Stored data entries

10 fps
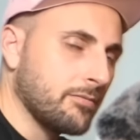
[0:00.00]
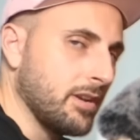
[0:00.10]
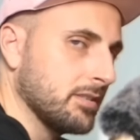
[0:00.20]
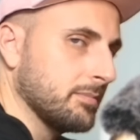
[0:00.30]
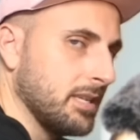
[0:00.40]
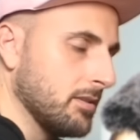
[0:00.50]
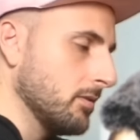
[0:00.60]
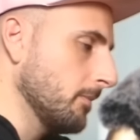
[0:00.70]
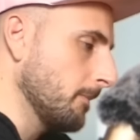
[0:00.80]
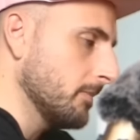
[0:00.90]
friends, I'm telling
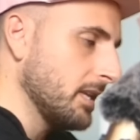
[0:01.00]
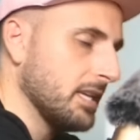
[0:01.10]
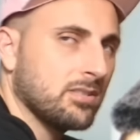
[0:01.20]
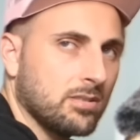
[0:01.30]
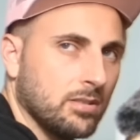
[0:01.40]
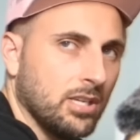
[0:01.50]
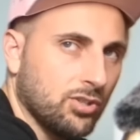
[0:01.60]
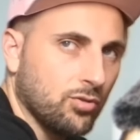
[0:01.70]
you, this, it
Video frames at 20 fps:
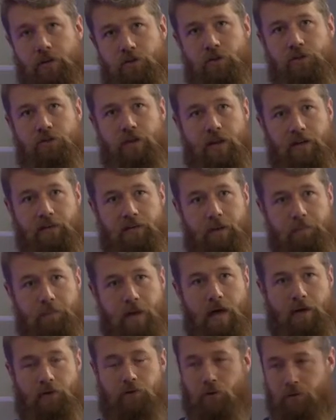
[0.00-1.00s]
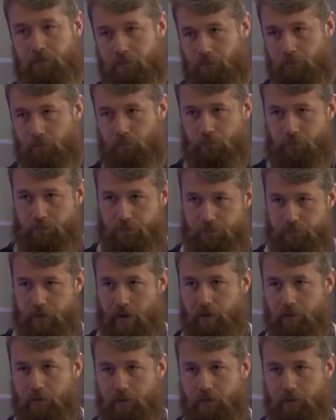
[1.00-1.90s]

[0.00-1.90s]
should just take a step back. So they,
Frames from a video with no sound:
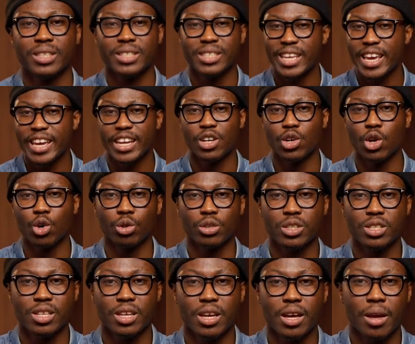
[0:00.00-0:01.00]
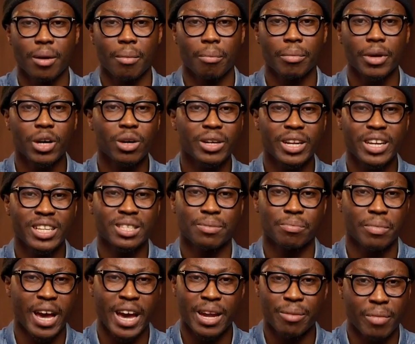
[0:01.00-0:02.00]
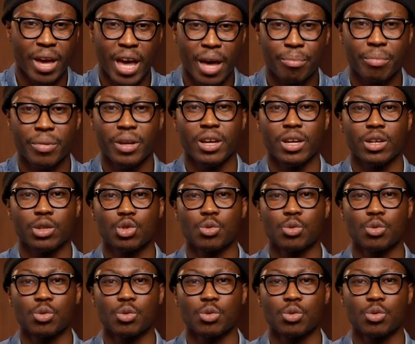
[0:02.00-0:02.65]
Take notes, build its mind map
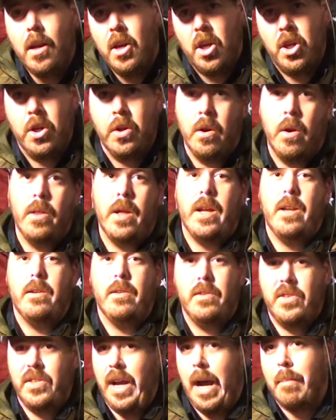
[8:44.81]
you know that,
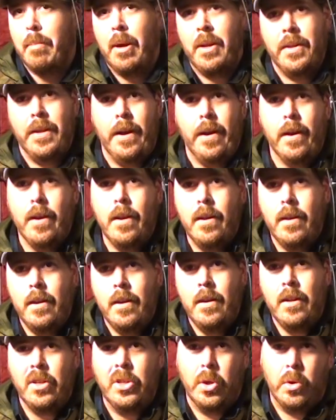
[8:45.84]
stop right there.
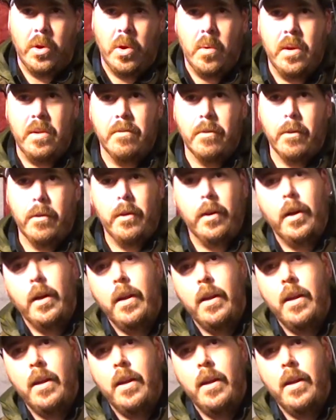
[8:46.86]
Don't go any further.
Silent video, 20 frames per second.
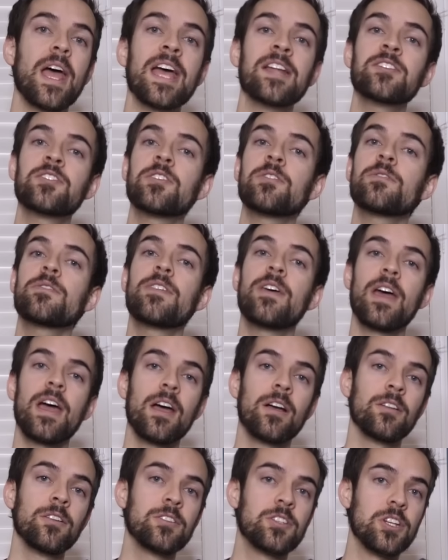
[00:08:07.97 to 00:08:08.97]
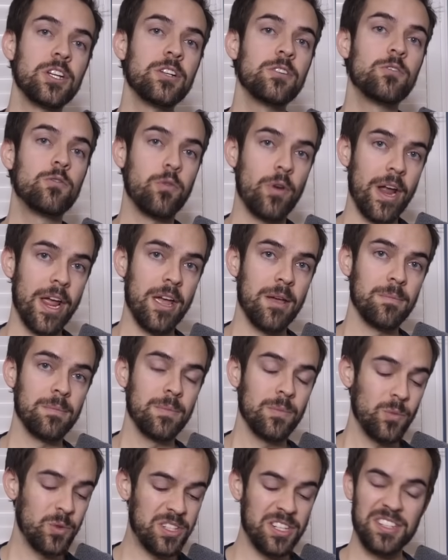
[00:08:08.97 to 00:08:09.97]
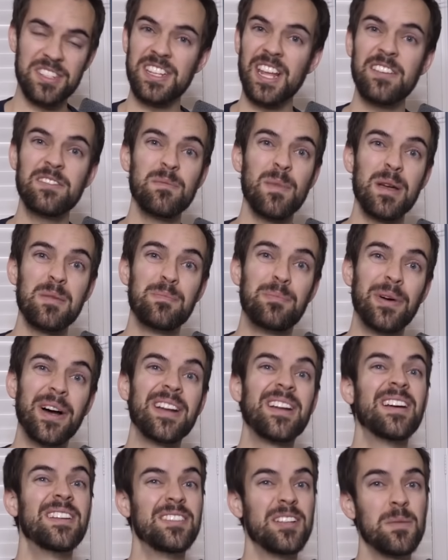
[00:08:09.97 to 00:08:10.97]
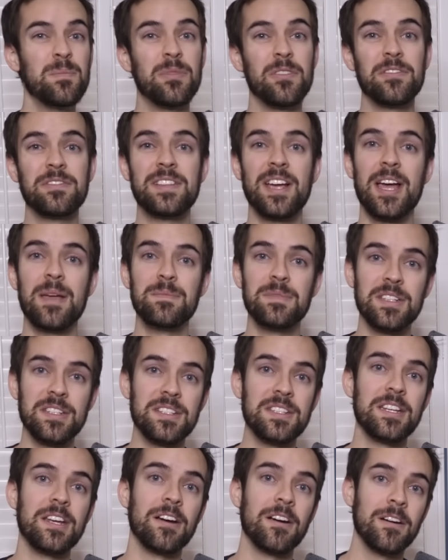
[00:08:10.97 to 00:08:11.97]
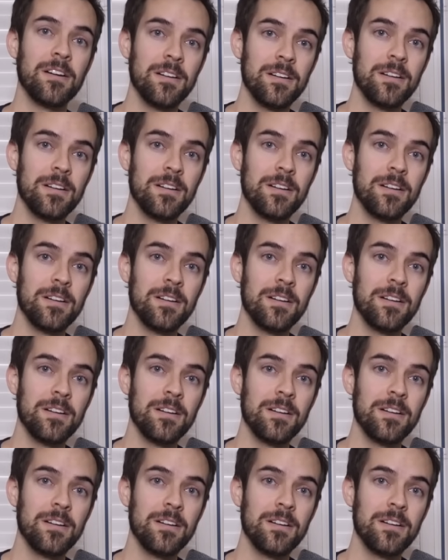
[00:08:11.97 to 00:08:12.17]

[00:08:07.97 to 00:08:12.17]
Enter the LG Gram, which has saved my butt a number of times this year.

→ To do
What you write must match, line for line, the records from the line containing "Frames from a" through the last line, with every picture left out.

→ Task output
Frames from a video with no sound:
[0:00.00-0:01.00]
[0:01.00-0:02.00]
[0:02.00-0:02.65]
Take notes, build its mind map
[8:44.81]
you know that,
[8:45.84]
stop right there.
[8:46.86]
Don't go any further.
Silent video, 20 frames per second.
[00:08:07.97 to 00:08:08.97]
[00:08:08.97 to 00:08:09.97]
[00:08:09.97 to 00:08:10.97]
[00:08:10.97 to 00:08:11.97]
[00:08:11.97 to 00:08:12.17]

[00:08:07.97 to 00:08:12.17]
Enter the LG Gram, which has saved my butt a number of times this year.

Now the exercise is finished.